Mais pourquoi, moi?
Je me suis longtemps demandée d’où venait cette passion pour le voyage.
De la mer devant laquelle je dinais tous les soirs, petite ? De mon enfance dans une ville portuaire et de son air iodé ? Des récits de voyage de ma meilleure amie dans la cour de récré ? De mes premiers voyages en solitaire, adolescente ? Des grandes virées grecques en famille ? Des bières et de la pop brit ? Des douces soirées ibériques ?...
Chaque voyage m’a enrichie, construite et, petit bout par petit bout, a fait de moi ce que je suis.
Mais pourquoi depuis toute petite, je rêvais d’aller un peu plus loin que l’horizon ? Et pourquoi avoir fait de ce grand voyage un des rêves de ma vie ?

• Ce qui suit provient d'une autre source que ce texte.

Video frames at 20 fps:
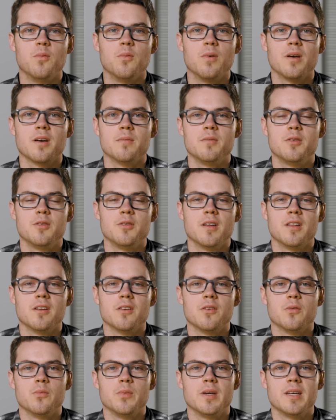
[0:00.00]
welcome to
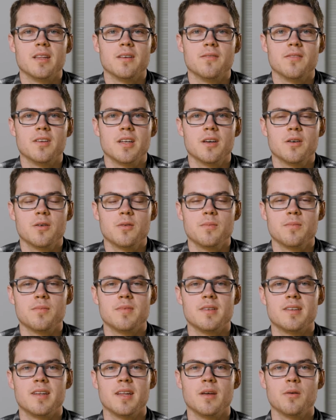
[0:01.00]
another weekly video.
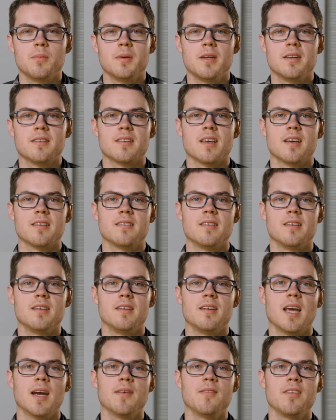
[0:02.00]
Today we'll be
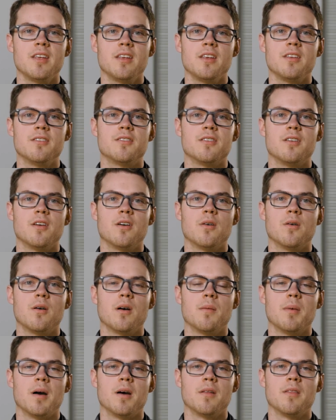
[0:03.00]
discussing everything you need to know
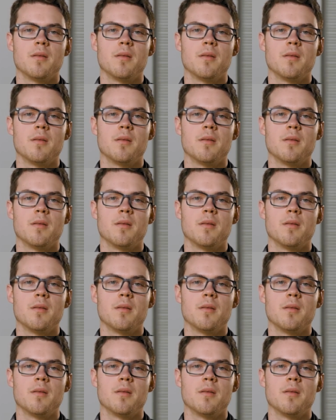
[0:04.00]
about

C’est Cannelle, l’autre jour, qui m’a enfin livré la réponse, en me récitant le dernier poème appris en classe de grande section. D’un seul coup tout m’est revenue. J’entendais cette petite musique me tournait dans la tête et j’ai compris que depuis toujours ce qui m’avait animé c’était la poésie du voyage.
En sortant de l'école
Nous avons rencontré
Un grand chemin de fer
Qui nous a emmené
Tout autour de la terre
Dans un wagon doré
Tout autour de la terre
Nous avons rencontré
La mer qui se promenait
Avec tous ses coquillages
Ses îles parfumées
Et puis ses beaux naufrages
Et ses saumons fumés
Au-dessus de la mer
Nous avons rencontré
La lune et les étoiles
Sur un bateau à voiles
Partant pour le Japon
Et les trois mousquetaires
Des cinq doigts de la main
Tournant la manivelle
D'un petit sous-marin
Plongeant au fond des mers
Pour chercher des oursins
Revenant sur la terre
Nous avons rencontré
Sur la voie de chemin d'fer
Une maison qui fuyait
Fuyait tout autour de la terre
Fuyait tout autour de la mer
Fuyait devant l'hiver
Qui voulait l'attraper
Et nous sur notre chemin d'fer
On s'est mis à rouler
Rouler derrière l'hiver
Et on l'a écrasé
Et la maison s'est arrêté
Et le printemps nous a salué
C'était lui le garde barrière
Il nous a bien remercié
Et toutes les fleurs
De toute la terre
Soudain se sont mises à pousser
Pousser à tord et à travers
Sur la voie de chemin d'fer
Qui ne voulait plus avancer
De peur de les abîmer
Alors on est revenu à pied
A pied tout autour de la terre
A pied tout autour de la mer
Tout autour du soleil
De la lune et des étoiles
A pied à cheval en voiture
Et en bateau à voile
Jacques Prévert
L’invitation au voyage, plus encore que le voyage, reste le plus enivrant des poisons et le plus puissant des agents actifs de l’imagination.